True, the tobacco companies have been forced to admit science has demonstrated that tobacco is dangerous to health. And they have been forced to admit that nicotine is an addictive drug, just a few years after several tobacco company chief executives denied that, under oath, before Congress. But the bottom line remains the bottom line — in the form of tobacco company profits. And nothing is more threatening to Big Tobacco’s profits than the possibility that they will be forced to pay the huge health costs surrounding their deadly, crippling products.

So the denials, obfuscation and avoidance will start anew in Miami, as tobacco executives attempt to reduce the amount of punitive damages placed against them. Having already suffered a $12.7 million compensatory loss for adversely damaging the health of as many as 500,000 Floridians, punitive damages could reach past $150 billion — a crippling sum, even to the huge tobacco companies. And if they are crippled, so is the settlement that state attorneys general worked out a couple of years ago with the industry. That settlement is worth billions of dollars and sends Maine $55 million annually, which it is spending on smoking cessation, health-care coverage and related programs. No wonder some state AGs are quietly cheering for their former adversary.
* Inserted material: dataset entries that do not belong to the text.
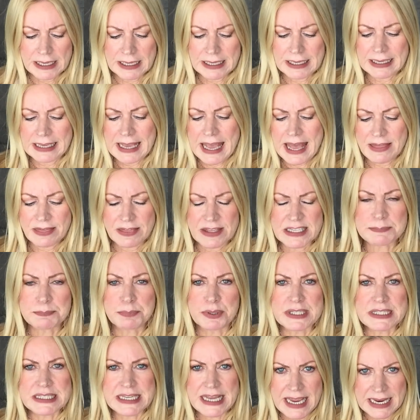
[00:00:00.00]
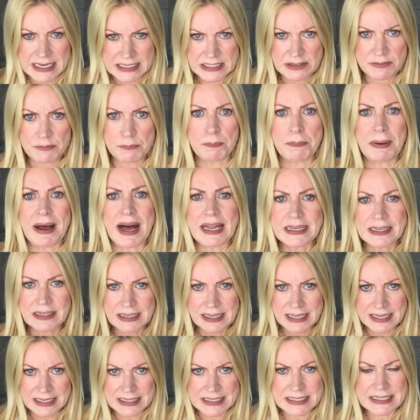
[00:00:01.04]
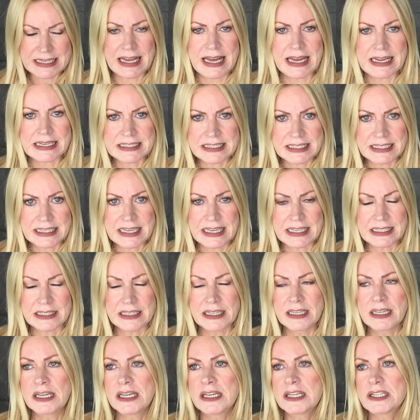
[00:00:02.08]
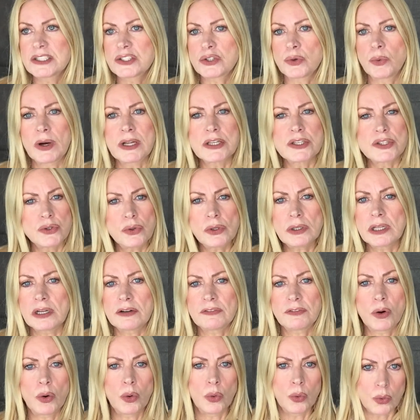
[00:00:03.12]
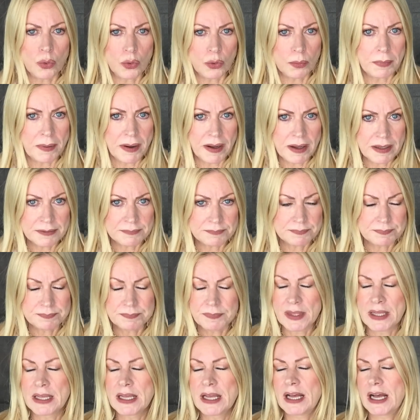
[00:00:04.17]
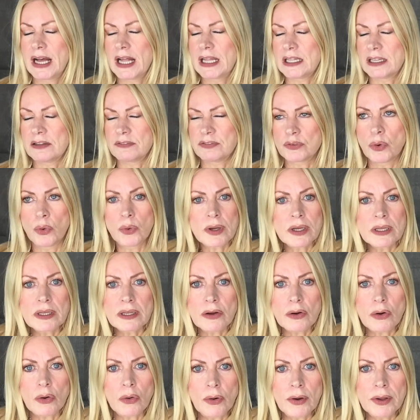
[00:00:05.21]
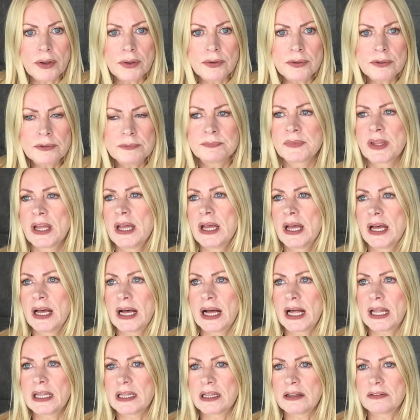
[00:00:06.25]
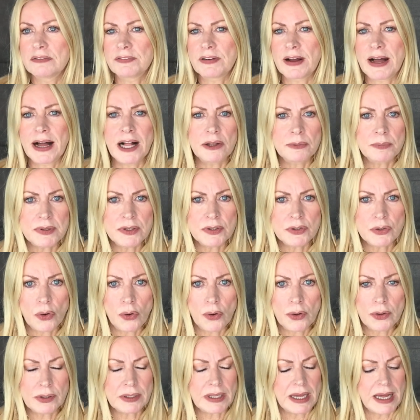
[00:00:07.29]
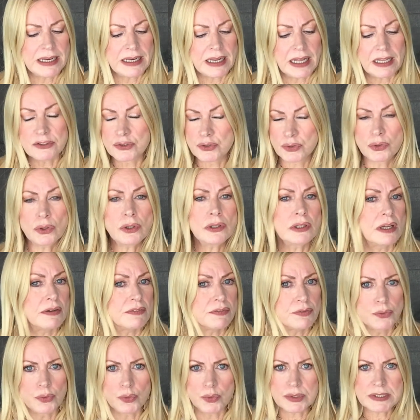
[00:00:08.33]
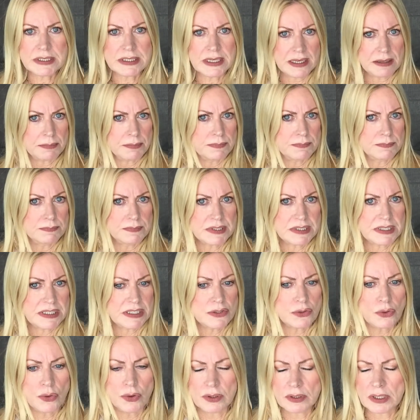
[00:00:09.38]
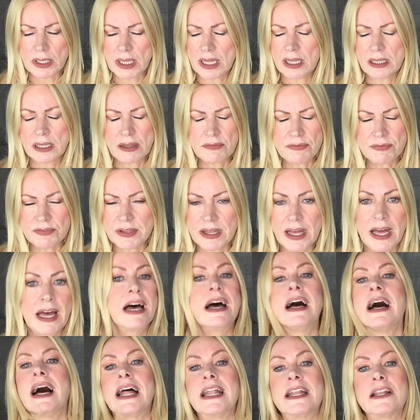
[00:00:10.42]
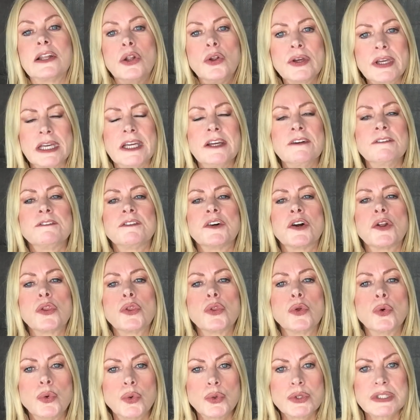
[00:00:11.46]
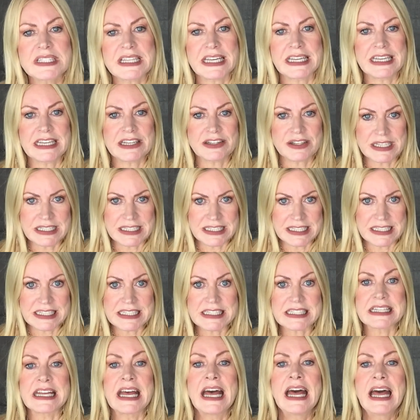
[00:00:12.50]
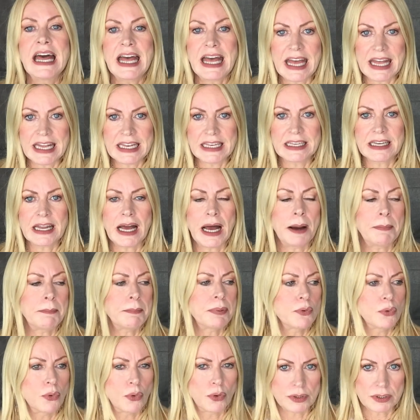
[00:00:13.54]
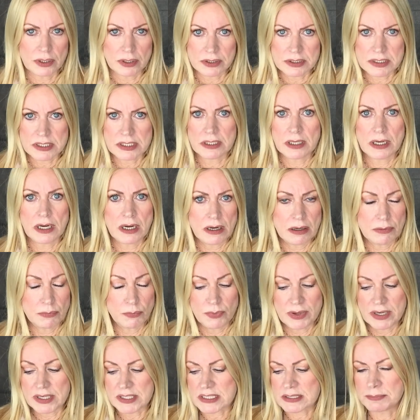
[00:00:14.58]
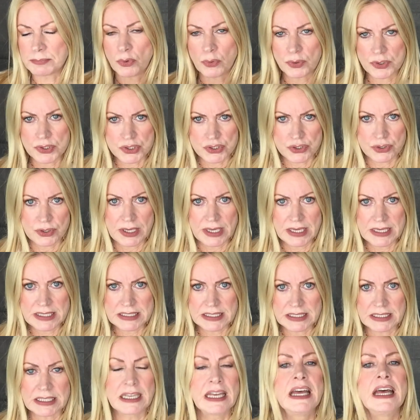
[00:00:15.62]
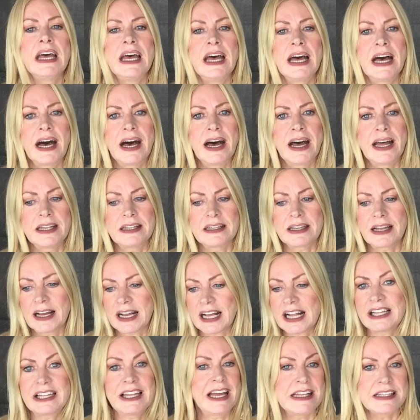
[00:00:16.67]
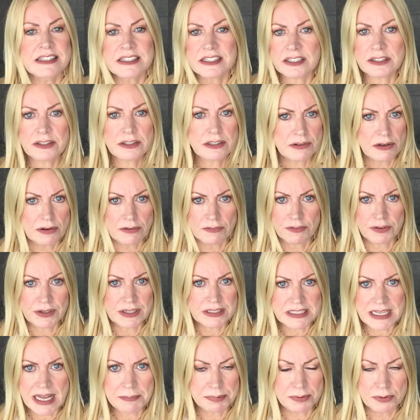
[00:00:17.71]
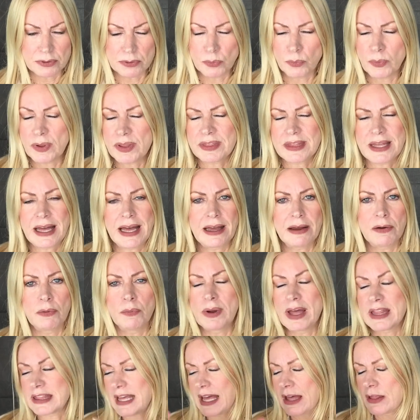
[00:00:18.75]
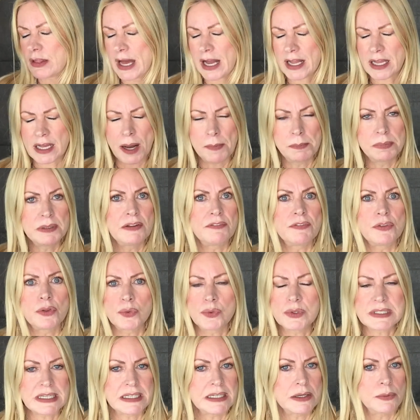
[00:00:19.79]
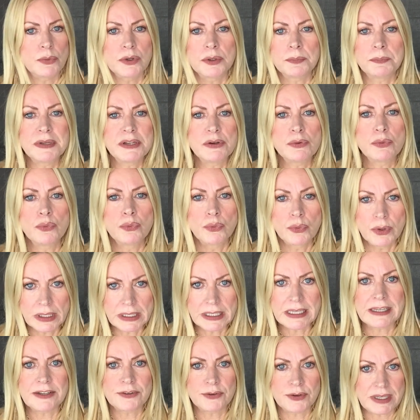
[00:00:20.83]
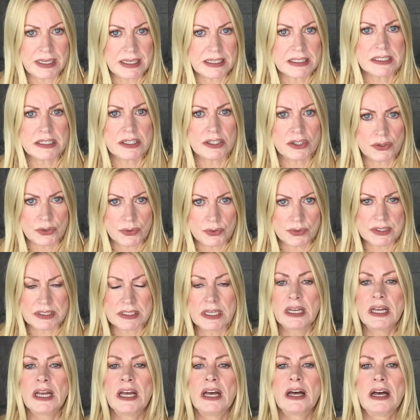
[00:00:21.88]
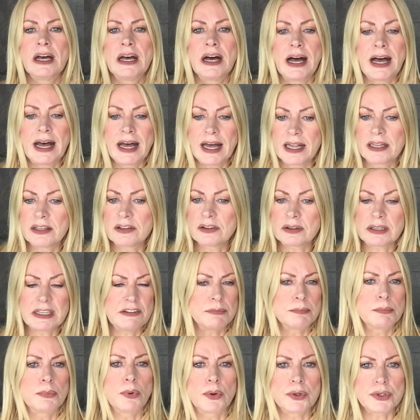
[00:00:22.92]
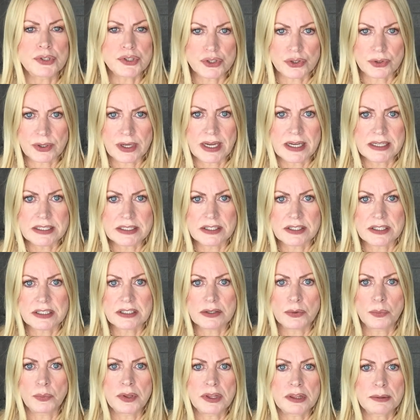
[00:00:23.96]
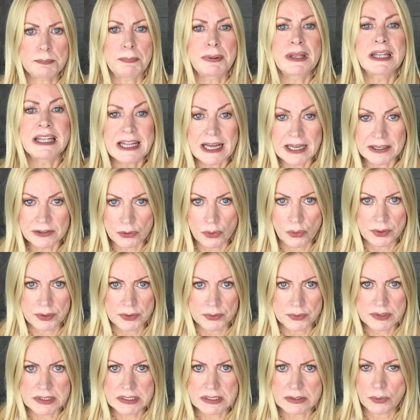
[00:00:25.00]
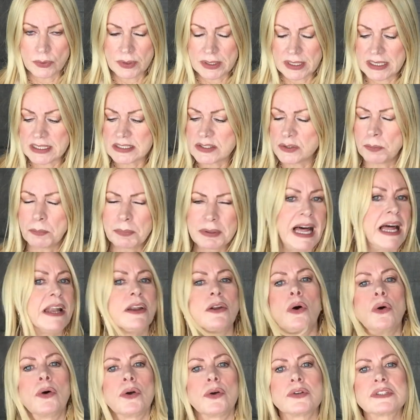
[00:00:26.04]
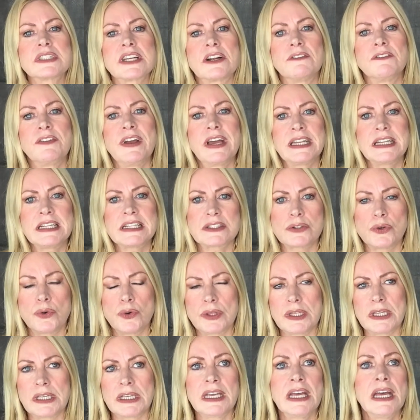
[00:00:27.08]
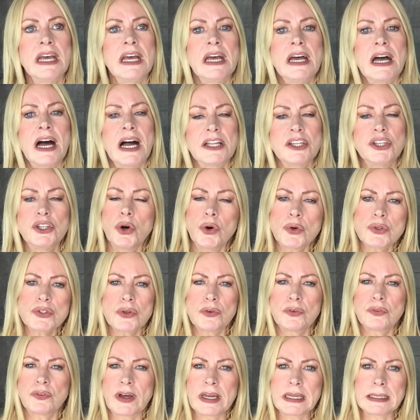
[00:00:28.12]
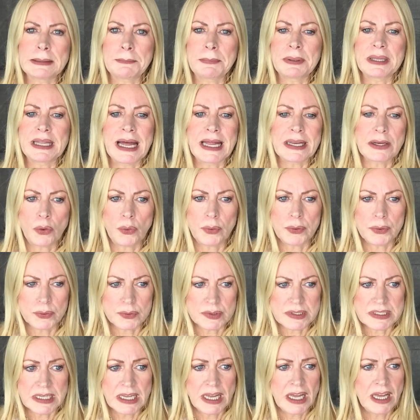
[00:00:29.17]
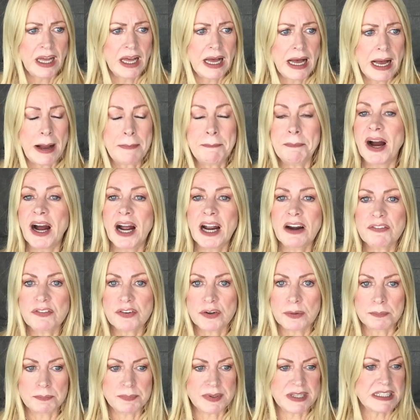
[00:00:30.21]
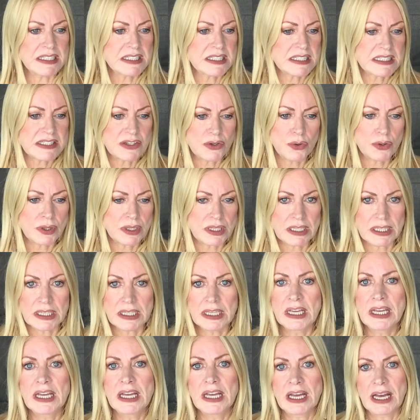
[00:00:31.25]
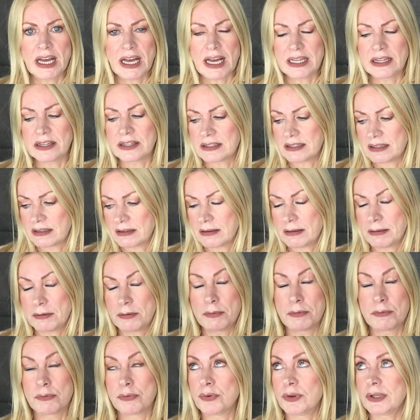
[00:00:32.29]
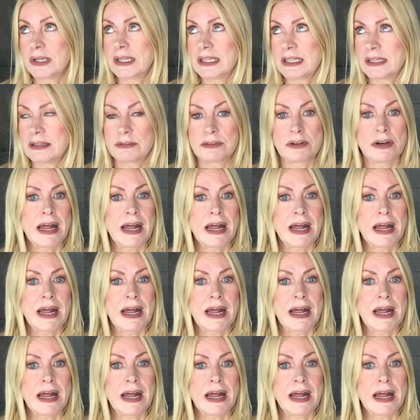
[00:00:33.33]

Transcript: get this protective barrier intact again. So I do love jojoba, I love coconut oil, I love almond oil, and I do love rosehip seed oil. I love that. And looking for those ingredients in a product where it's moisturizing, and a cleanser, for example, with that, with a couple of those in it, would be really great to use. And even moisturizers with plant oils. Okay, so plant oils are very soothing, and you also find plant oils, apart from being soothing, and really they're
The chief executive officers of Philip Morris, R.J. Reynolds, Brown & Williamson, Lorillard and Liggett Group are all expected to offer evidence that they have changed their ways, and thus do not deserve hefty punitive levies. But it’s unlikely they are going to be forthcoming about just how dangerous their products are, especially since several other class-action lawsuits against the industry are either outstanding or planned.

Consider: Even though Philip Morris’ Web site admits that overwhelming scientific and medical consensus has concluded that smoking is dangerous, CEO Michael Szymanczyk will admit only that smoking is bad for your health, refusing to elaborate on exactly how it is bad.

Odd, therefore, that an industry may attempt, if past practice is a guide, to mitigate its punishment by engaging in the very behaviors — hiding the truth, refusing to answer questions — that helped so many Floridians to become sick and brought these tobacco executives to a courtroom. Odder still, that Big Tobacco’s new friends are government officials in state capitals, who’ve become hooked on a Big Tobacco drug of a different sort.